AGI (or Artificial General Intelligence) is something everyone should know about and think about. This was true even before the recent OpenAI drama brought the issue to the limelight, with rumors speculating that the issues may have been caused due to disagreements about safety concerns regarding a breakthrough on AGI. Whether that is true or not, and we may never know, AGI is still serious. In this article, we discuss what AGI is, or could be, what it means to all of us, and what – if anything – the average person can do about it.
What is Artificial General Intelligence?
As expected for such a complex and impactful topic – definitions vary:
- Wikipedia defines AGI as a machine agent that can accomplish any task that a human can perform. This includes reasoning, planning, executing, communicating, etc.

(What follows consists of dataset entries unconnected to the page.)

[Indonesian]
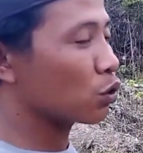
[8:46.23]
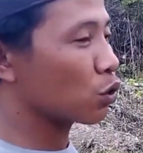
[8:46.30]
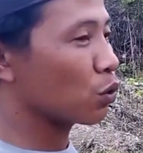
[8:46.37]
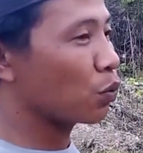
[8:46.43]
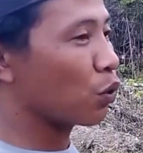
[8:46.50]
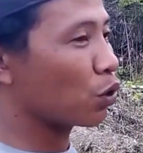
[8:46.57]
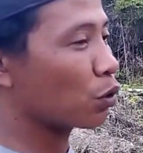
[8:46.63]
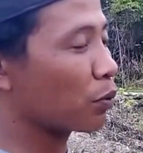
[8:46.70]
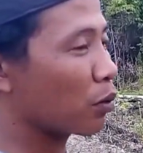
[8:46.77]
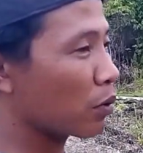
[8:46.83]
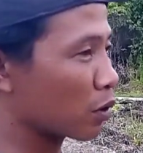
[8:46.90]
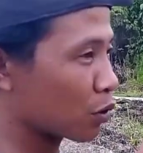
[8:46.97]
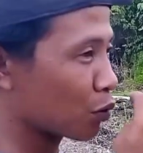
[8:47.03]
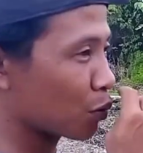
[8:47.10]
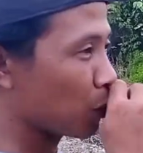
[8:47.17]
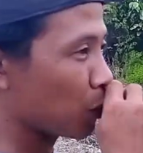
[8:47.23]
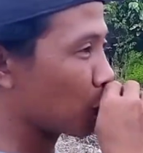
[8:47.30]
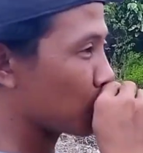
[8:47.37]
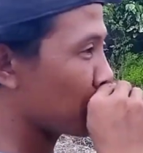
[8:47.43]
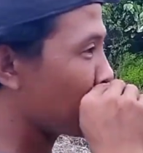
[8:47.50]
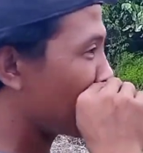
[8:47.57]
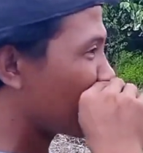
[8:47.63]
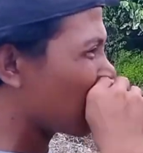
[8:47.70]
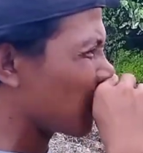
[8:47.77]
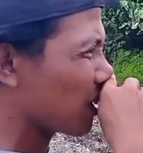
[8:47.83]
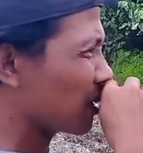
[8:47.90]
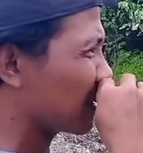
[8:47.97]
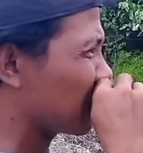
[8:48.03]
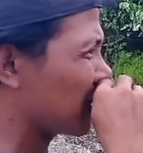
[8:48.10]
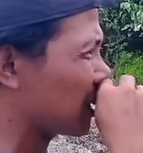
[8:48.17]
Subur memang subur, cuma
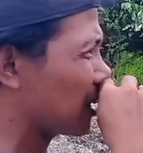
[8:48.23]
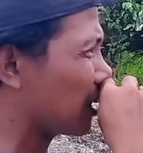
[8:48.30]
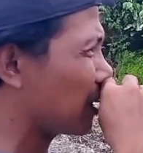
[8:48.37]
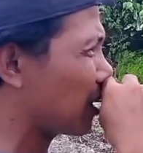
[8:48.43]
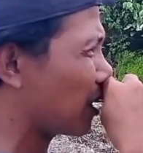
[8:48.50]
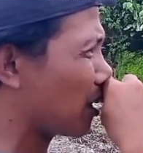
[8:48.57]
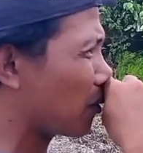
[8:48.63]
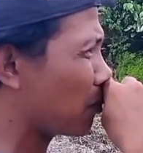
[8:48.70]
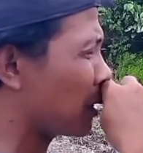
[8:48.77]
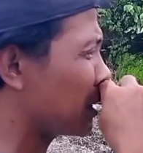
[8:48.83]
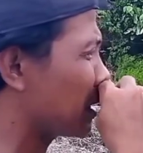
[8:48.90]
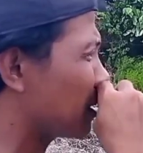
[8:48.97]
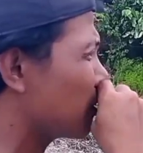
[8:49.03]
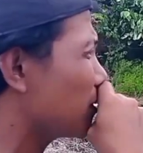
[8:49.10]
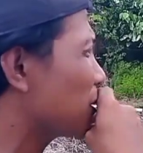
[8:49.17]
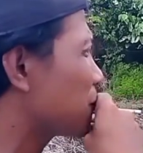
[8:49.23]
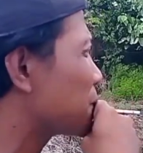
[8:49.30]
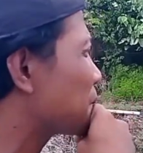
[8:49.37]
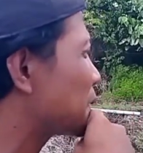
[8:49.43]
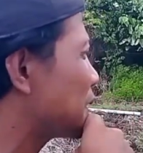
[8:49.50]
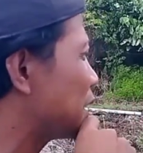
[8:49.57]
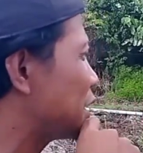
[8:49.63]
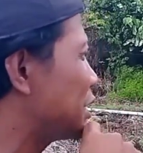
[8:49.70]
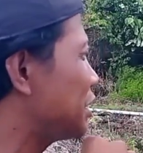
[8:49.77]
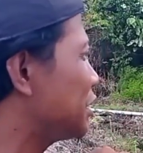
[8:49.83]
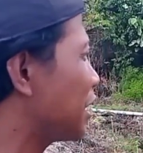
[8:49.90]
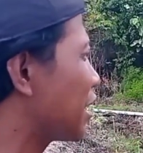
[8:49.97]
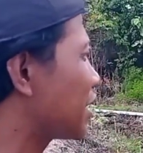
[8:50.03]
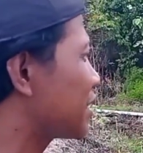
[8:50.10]
enggak ada hmm. apanya tuh isinya.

- ChatGPT defines AGI as “highly autonomous systems that have the ability to outperform humans at nearly any economically valuable work. AGI is often contrasted with narrow or specialized AI, which is designed to perform specific tasks or solve particular problems but lacks the broad cognitive abilities associated with human intelligence. The key characteristic of AGI is its capacity for generalization and adaptation across a wide range of tasks and domains. (Contd..) “
Given the recent OpenAI news, it is particularly opportune that the OpenAI Chief Scientist, Ilya Sutskever, actually presented his perspective on AGI just a few weeks ago at TED AI. You can find his full presentation here, but some takeaways –
- He described a key tenet of AGI as being potentially smarter than humans in anything and everything, with all of human knowledge to back it up
- He also described AGI as having the ability to teach itself – thereby creating new, even potentially smarter AGIs.

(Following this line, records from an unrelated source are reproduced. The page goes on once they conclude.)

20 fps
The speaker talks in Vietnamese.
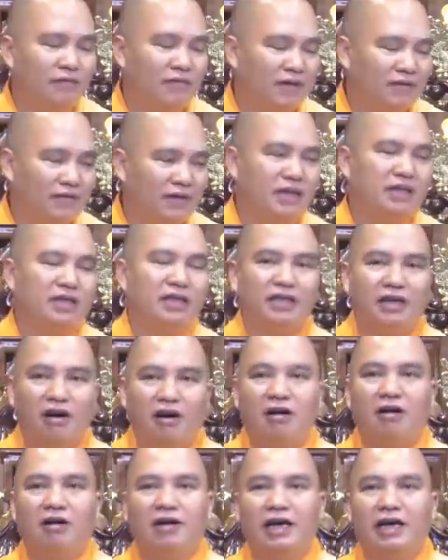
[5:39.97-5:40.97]
vân vân gì
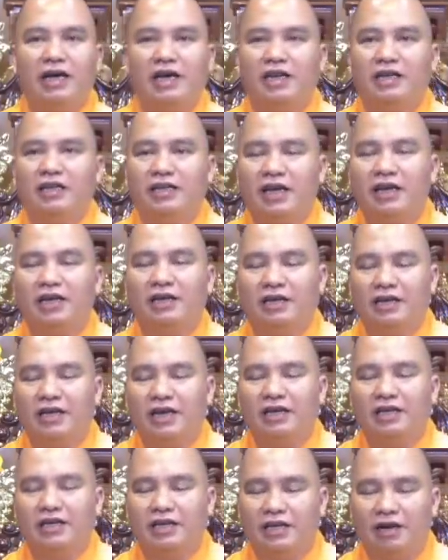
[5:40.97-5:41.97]
đó hay ngày Tết ngày
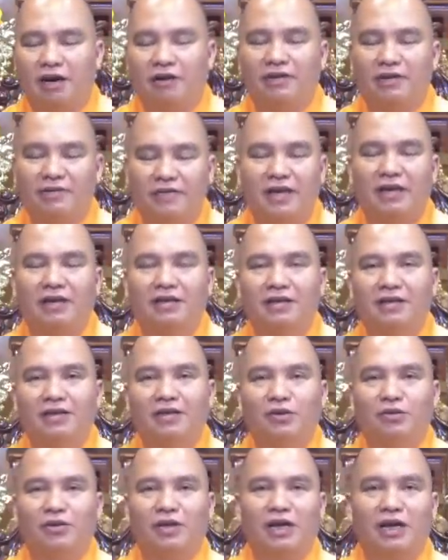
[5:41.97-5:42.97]
nhất gì đó vân vân
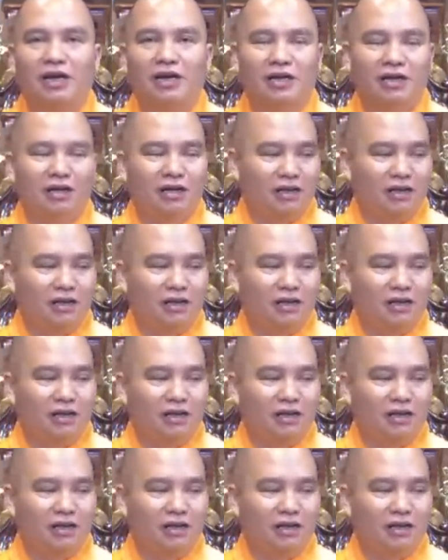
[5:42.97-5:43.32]
chúng ta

We can already see distinctions even within these definitions. The first and third are far broader – reflecting any human endeavor, while the second appears to be more economically targeted. With both come benefits and risks. The risks of the first group are existential, while the risks of the second may lean more toward massive workplace displacement and other economic impacts.

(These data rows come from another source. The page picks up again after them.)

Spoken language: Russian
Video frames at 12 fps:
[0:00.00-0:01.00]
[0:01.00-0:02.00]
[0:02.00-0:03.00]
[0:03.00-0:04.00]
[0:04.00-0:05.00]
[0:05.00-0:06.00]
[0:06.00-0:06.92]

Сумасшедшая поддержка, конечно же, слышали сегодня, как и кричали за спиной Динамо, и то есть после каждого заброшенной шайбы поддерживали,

Will AGI happen in our lifetimes?
Hard to say. Experts differ in whether AGI is never likely to happen or whether it is merely a few years away. A lot of this discrepancy also has to do with the lack of broadly agreed upon precise definition – as the example above shows.
Should we be worried?
Yes, I believe so. If nothing else – the current drama in OpenAI shows how little we know about the technology development that is so fundamental to humanity’s future, and how unstructured our global conversation on the topic is. Fundamental questions exist – such as “who will decide if AGI has been reached?”, “would the rest of us even know that it has happened or is imminent?”, “what measures will be in place to manage it?”, “how will countries around the world collaborate or fight over it?”, and so on.
Is this Skynet?
I don’t think this is the cause for the biggest worry. While certain parts of the AGI definition (particularly the idea of AGIs creating future AGIs) are heading in this direction, and while movies like Terminator show a certain view of the future, history has shown us that harm caused by technology is usually caused by intentional or accidental human misuse of the technology. AGI may eventually reach some form of consciousness that is independent of humans, but it seems far more likely that human-directed AI-powered weapons, misinformation, job displacement, environmental disruption, etc. will threaten our well-being before that.
What can I do?
I believe the only thing that each of us can do is to be informed, and AI-literate and exercise our rights, opinions, and best judgement. The technology is transformative. What is not clear is who will decide how it will transform.
It is also worth noting that AGI is unlikely to be a binary event (one day not there and the next day there). ChatGPT appeared to many people as if it came from nowhere, but it did not. It was preceded over the last several years by GPT 2 and GPT 3. Both were very powerful – but harder to use and far less well known. While ChatGPT (GPT3.5 and beyond) represented major advances – the trend was already in place. Similarly – we will see AGI coming (we already do). The question is what will we do about it before it arrives? That decision should be made by everyone. No matter what happens with OpenAI, the AGI debate and issues are here to stay, and we will need to deal with them – ideally sooner rather than later.